* **Goal of the exercise**: Please transcribe the entries below exactly and leave out every picture.

+++

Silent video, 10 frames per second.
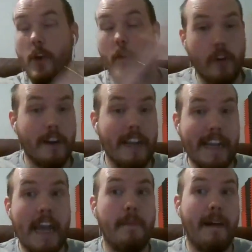overarching
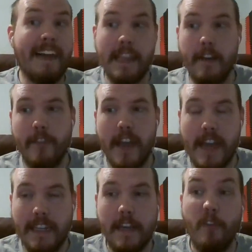game, I love the
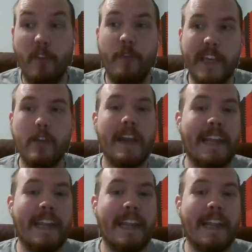idea of figuring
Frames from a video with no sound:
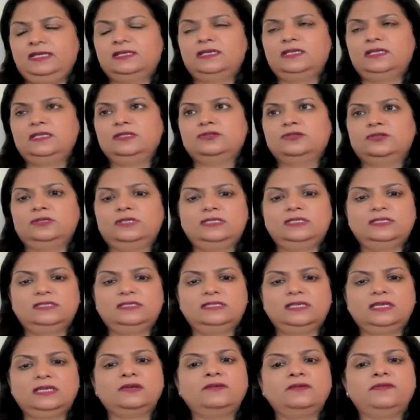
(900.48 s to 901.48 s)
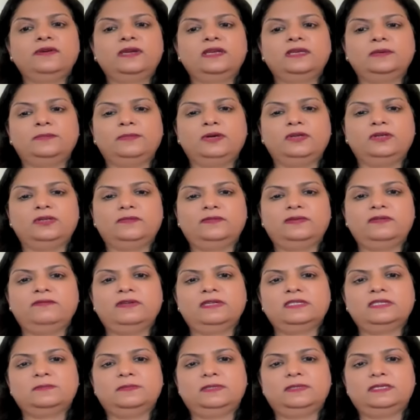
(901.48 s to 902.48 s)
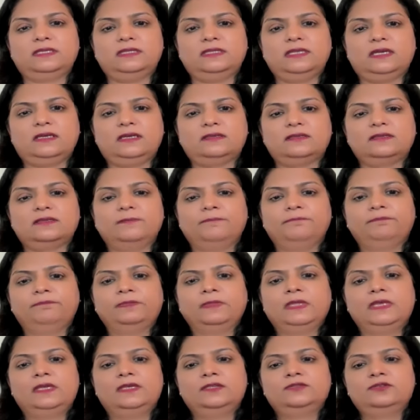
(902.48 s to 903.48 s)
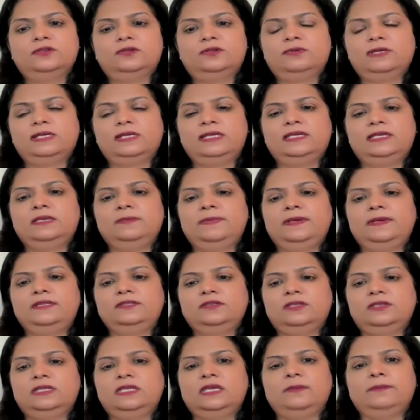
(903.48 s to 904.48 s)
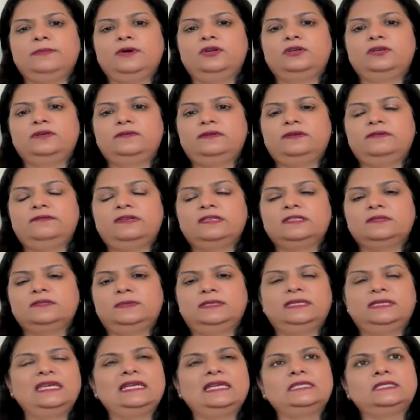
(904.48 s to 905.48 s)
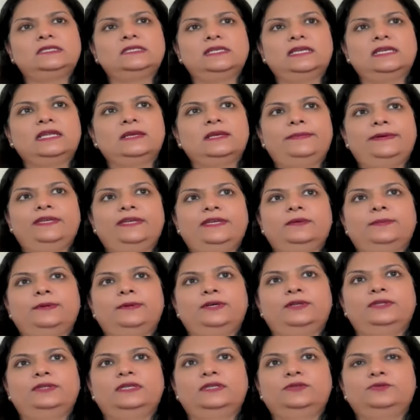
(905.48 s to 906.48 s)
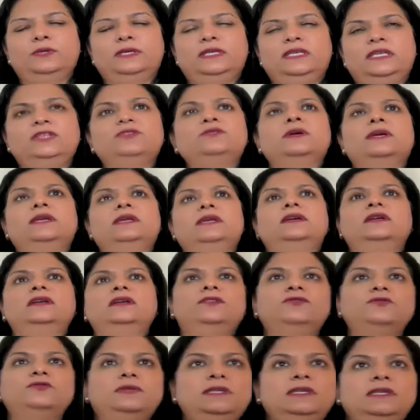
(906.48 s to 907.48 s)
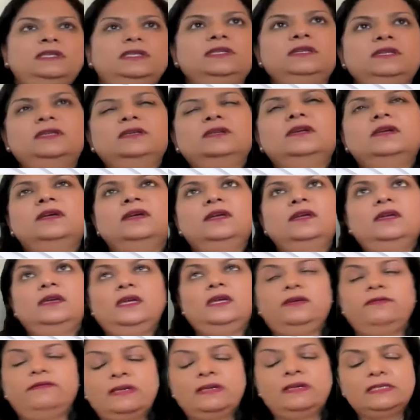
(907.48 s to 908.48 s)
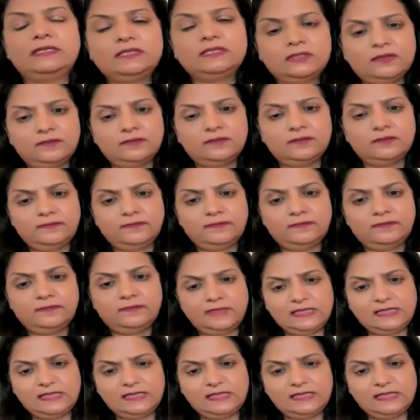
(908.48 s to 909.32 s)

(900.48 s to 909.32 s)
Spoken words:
So there's a significant amount of investment in that. So it really depends on the amount of investment. That's a little bit about the treaty trader and treaty investor visas.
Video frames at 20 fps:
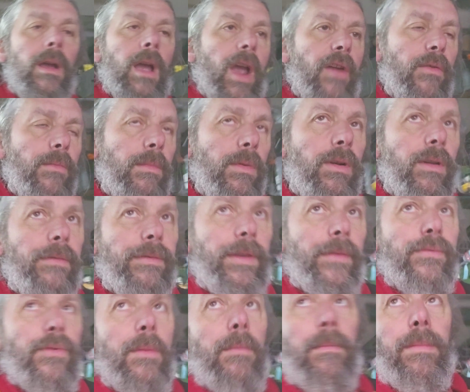I removed the
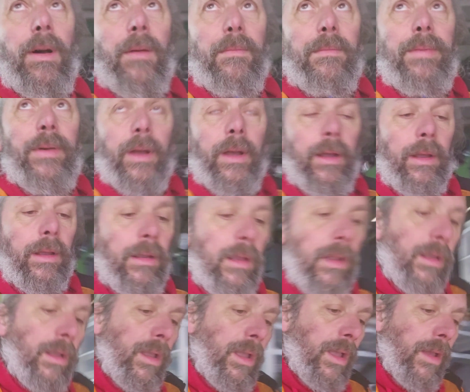front bumper
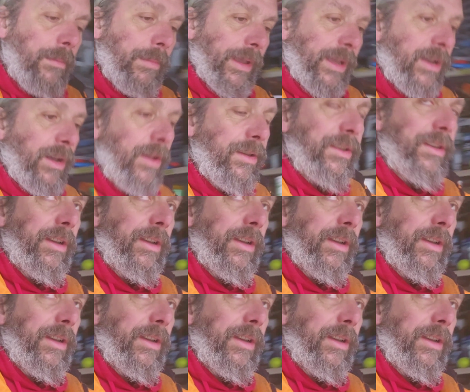because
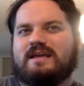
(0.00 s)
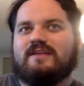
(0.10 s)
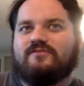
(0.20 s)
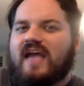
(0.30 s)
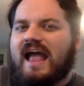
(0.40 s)

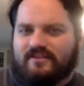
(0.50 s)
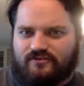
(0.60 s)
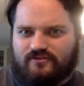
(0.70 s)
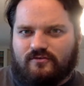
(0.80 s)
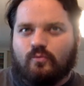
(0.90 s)

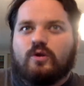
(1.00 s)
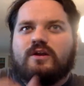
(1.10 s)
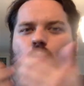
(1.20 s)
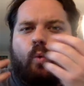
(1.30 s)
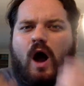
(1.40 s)
intense. We're
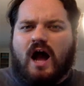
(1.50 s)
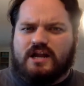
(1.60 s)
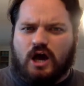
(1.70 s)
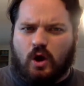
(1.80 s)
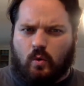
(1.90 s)
in
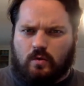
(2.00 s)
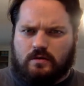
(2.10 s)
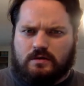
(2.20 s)
Wano.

+++

* **Your response**:
Silent video, 10 frames per second.
overarching
game, I love the
idea of figuring
Frames from a video with no sound:
(900.48 s to 901.48 s)
(901.48 s to 902.48 s)
(902.48 s to 903.48 s)
(903.48 s to 904.48 s)
(904.48 s to 905.48 s)
(905.48 s to 906.48 s)
(906.48 s to 907.48 s)
(907.48 s to 908.48 s)
(908.48 s to 909.32 s)

(900.48 s to 909.32 s)
Spoken words:
So there's a significant amount of investment in that. So it really depends on the amount of investment. That's a little bit about the treaty trader and treaty investor visas.
Video frames at 20 fps:
I removed the
front bumper
because
(0.00 s)
(0.10 s)
(0.20 s)
(0.30 s)
(0.40 s)

(0.50 s)
(0.60 s)
(0.70 s)
(0.80 s)
(0.90 s)

(1.00 s)
(1.10 s)
(1.20 s)
(1.30 s)
(1.40 s)
intense. We're
(1.50 s)
(1.60 s)
(1.70 s)
(1.80 s)
(1.90 s)
in
(2.00 s)
(2.10 s)
(2.20 s)
Wano.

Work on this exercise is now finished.